Worse yet is the concept of the invisible oppressor, or in Ms. Clark’s words, Principle 12.
“There are some people who think that women are less important than men,’’ the teacher writes. “We know that all people are important and have the right to be safe and talk about their feelings.’’
The teacher fails to identify these phantom fiends who devalue females, or “Black Women,’’ injecting division and suspicion toward pre-kindergarteners along gender lines, as well as racial ones.
Giving Ms. Clark some credit, a few of the principles are certainly laudable lessons for young minds: empathy, loving engagement, and diversity. Kids should start with a love for everyone in their hearts, no matter what, and teachers impressing these lessons on children are cementing building blocks for better, more engaged students in later years.
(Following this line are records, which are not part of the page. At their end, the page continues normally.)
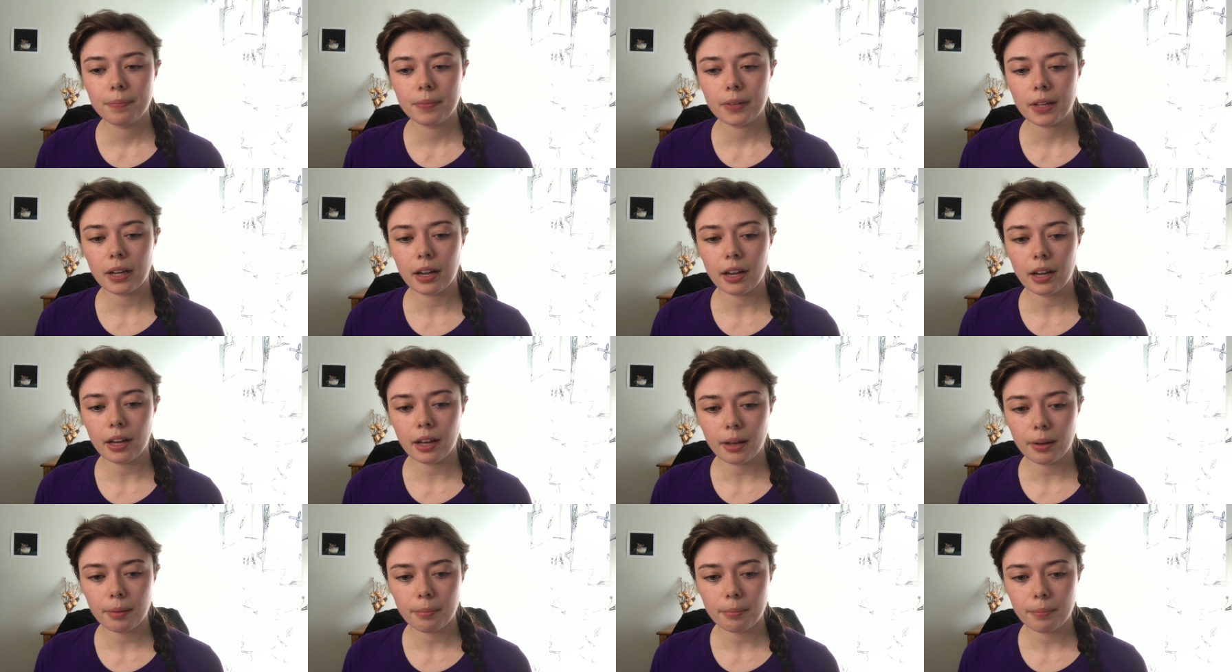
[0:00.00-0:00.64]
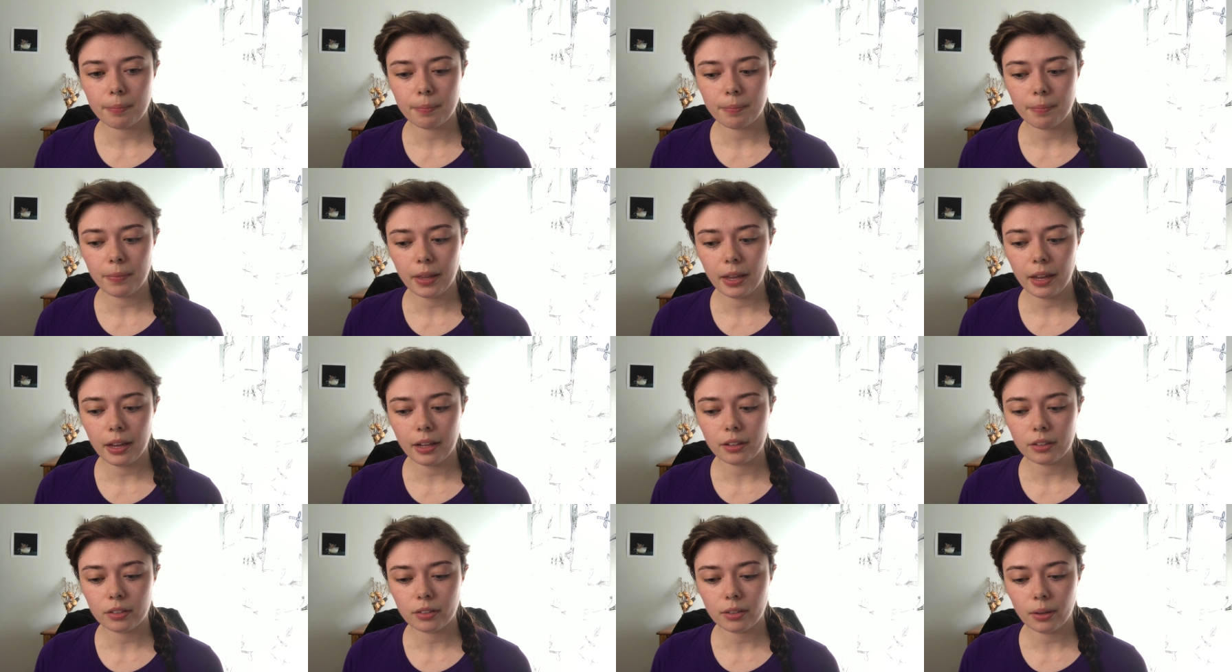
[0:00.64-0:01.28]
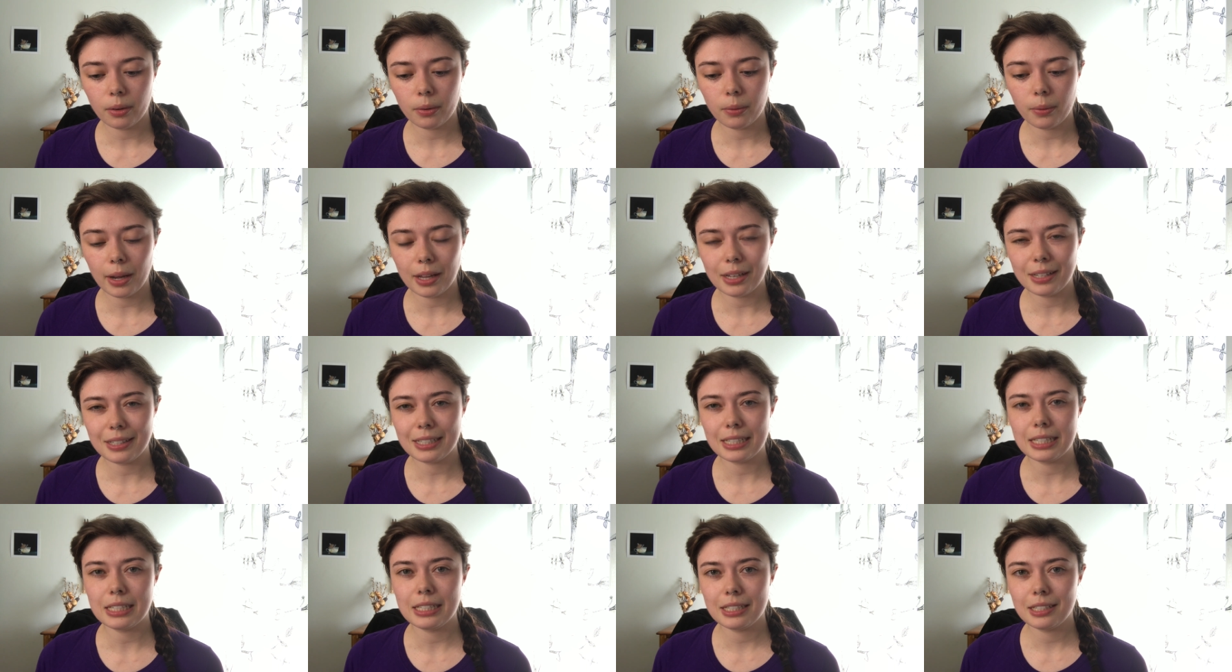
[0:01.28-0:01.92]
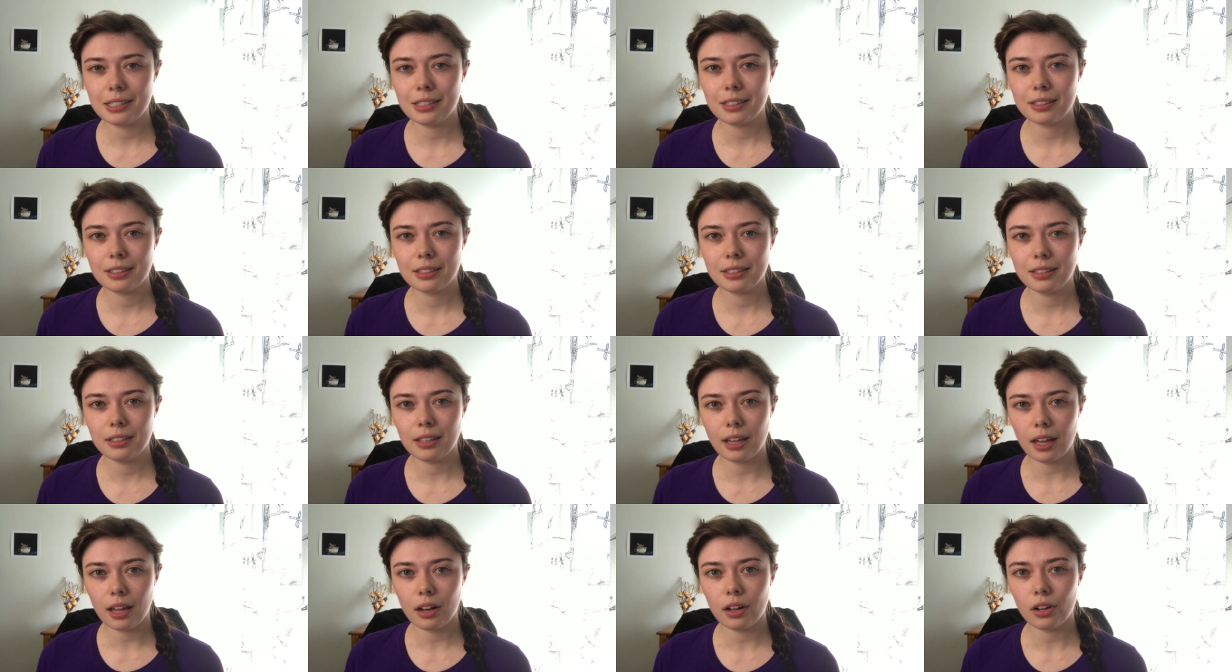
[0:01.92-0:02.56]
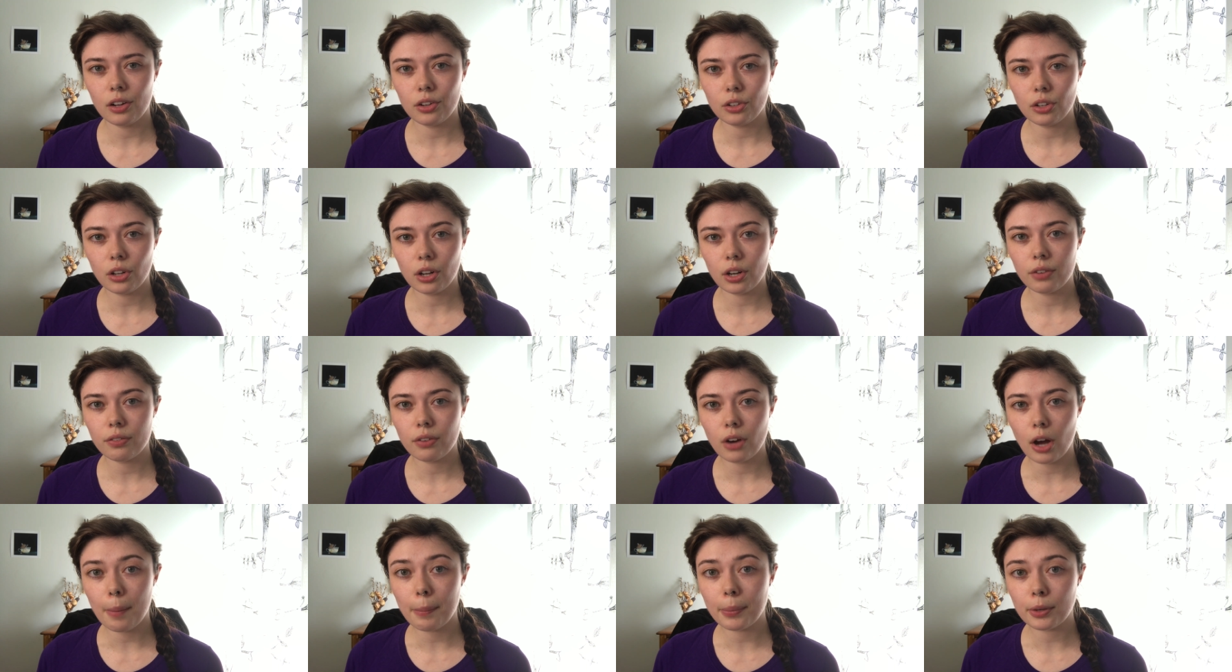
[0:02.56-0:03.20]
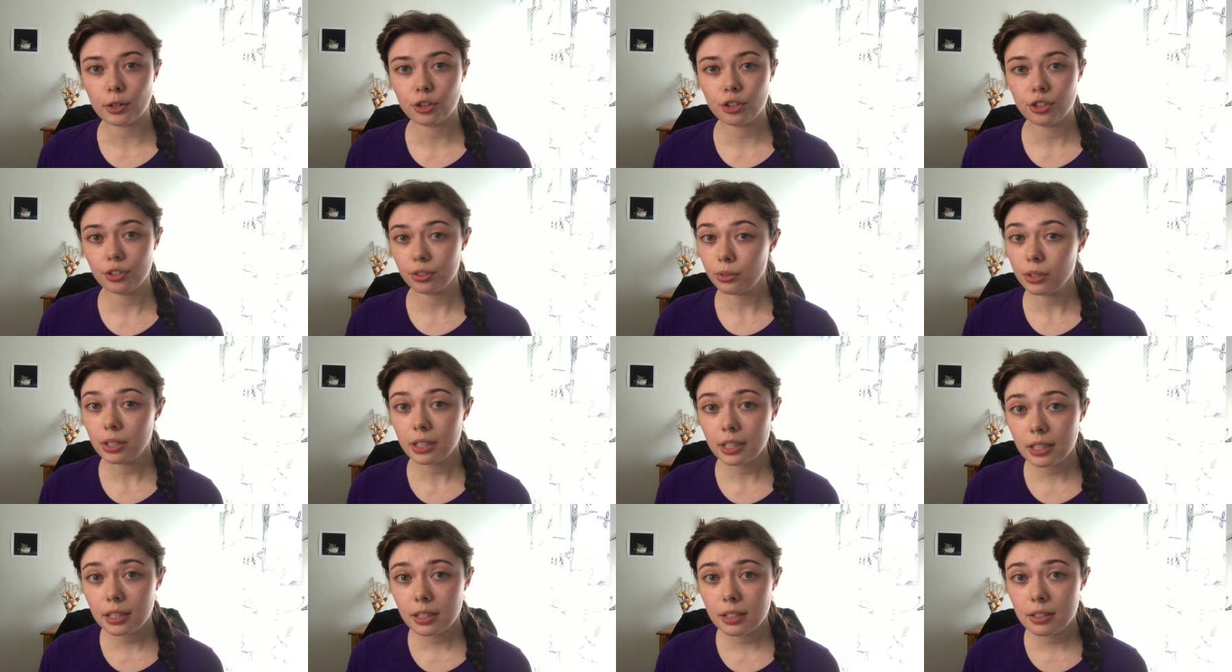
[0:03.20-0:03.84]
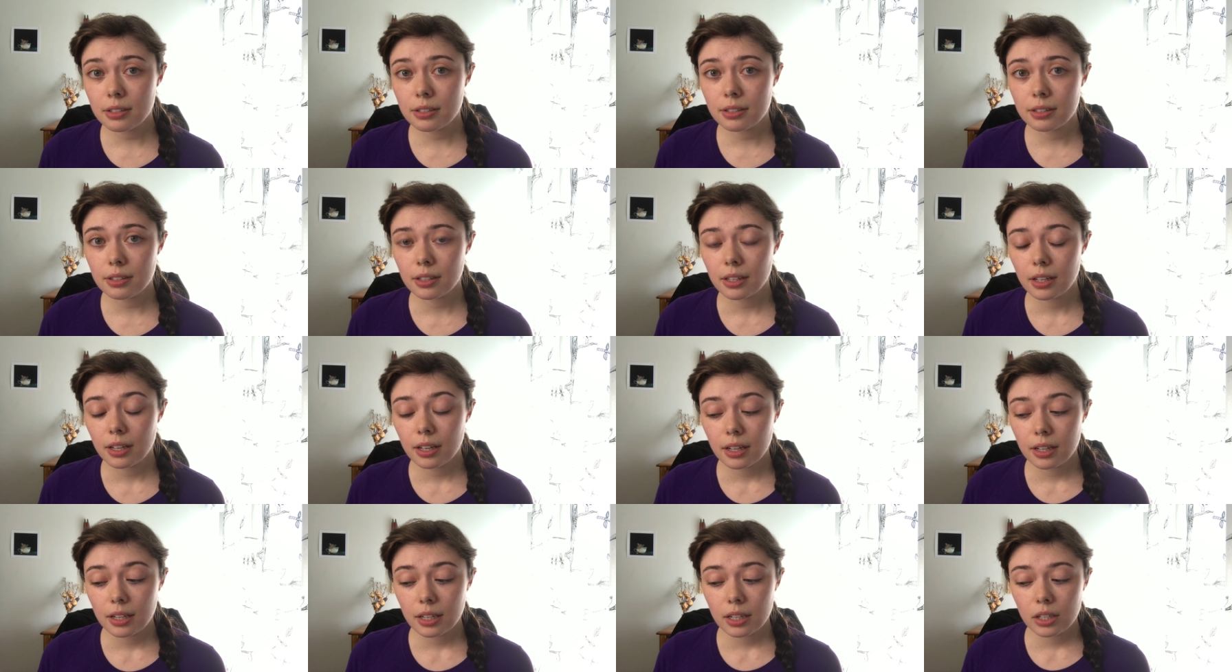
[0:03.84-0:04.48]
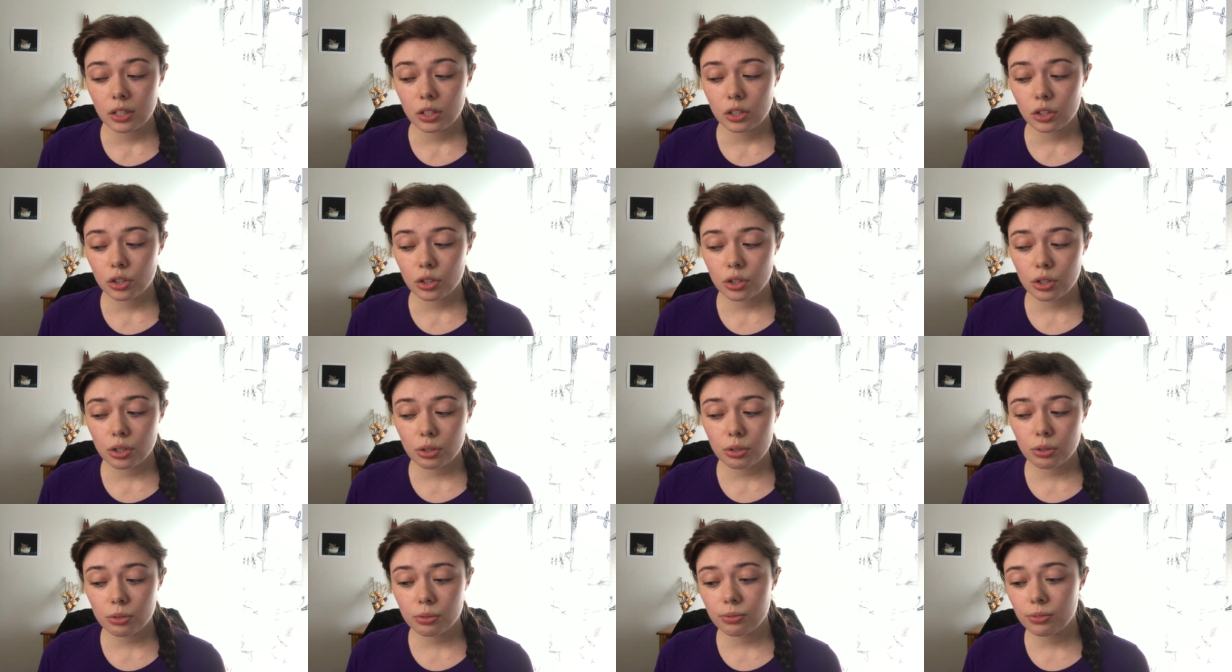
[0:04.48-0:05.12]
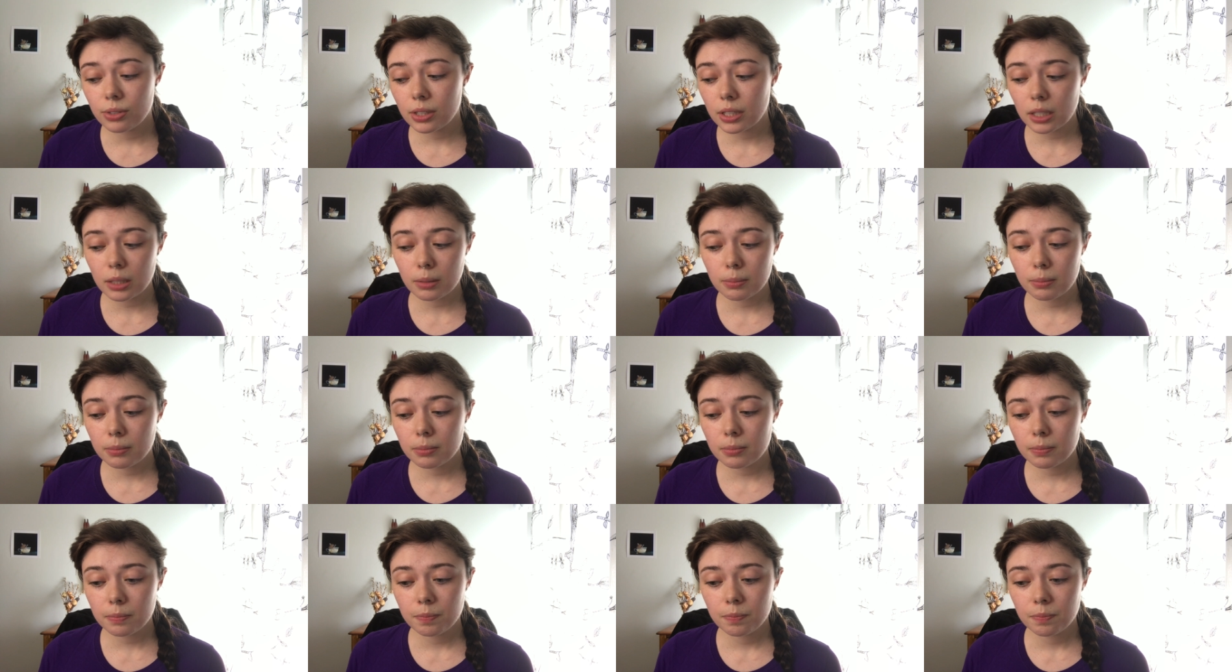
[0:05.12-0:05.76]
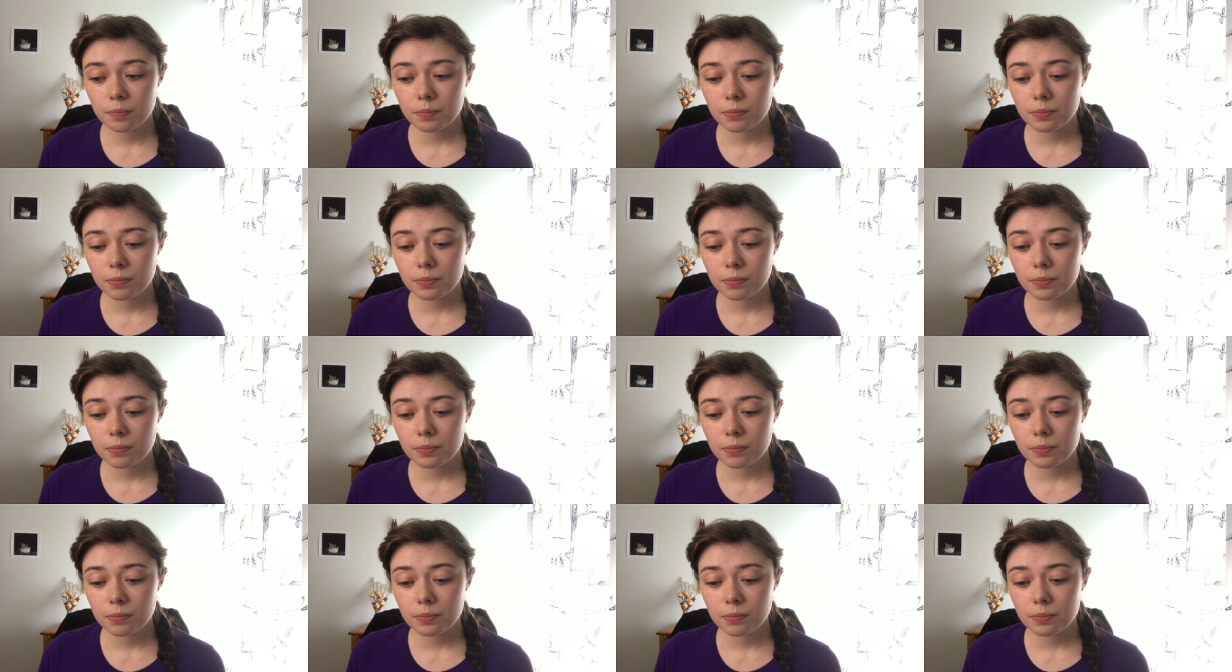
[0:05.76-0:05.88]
And so I didn't get a lot of opportunities to film.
On the other hand, is it really appropriate to tell Johnny and Katie at four and five years old they’re assigned to roles of oppressor or oppressed before they even have a fully-formed idea of who they are as a person?
At least one parent attempted to express his dissatisfaction with Ms. Clark’s desire to impress her activist ideology on students. He emailed Ms. Clark and the principal, Katie Dello Stritto, with three simple requests:
- Don’t say “Black Lives Matter” in a preschool classroom.
- Don’t teach my child she can choose whatever gender she likes.
- No discussions of terminology or sexuality.
Both responded in tepid fashion. Ms. Clark defended her curriculum by repeating the same platitudes in her initial email to parents with additional appeals to making the classroom a safe space. Principal Dello Stritto defended Ms. Clark, claiming her curriculum was in line with “Chancellor’s Regulations.”
The concerned parent is currently seeking other educational options for his children.
Black Lives Matter’s “Thirteen Principles” are certainly worth discussion. Raising those issues in class before a child can count to one hundred is a seriously questionable decision for any educator, no matter how woke one wishes their pupils become. Doing so in a public school setting will only ignite the passions of detractors and divert attention from the good work most teachers do each day.
*A copy of the email was provided to me by the concerned parent mentioned in this post, who asked to remain anonymous.
**From my understanding and the Post article, Ms. Clark identifies as a white cisgender female.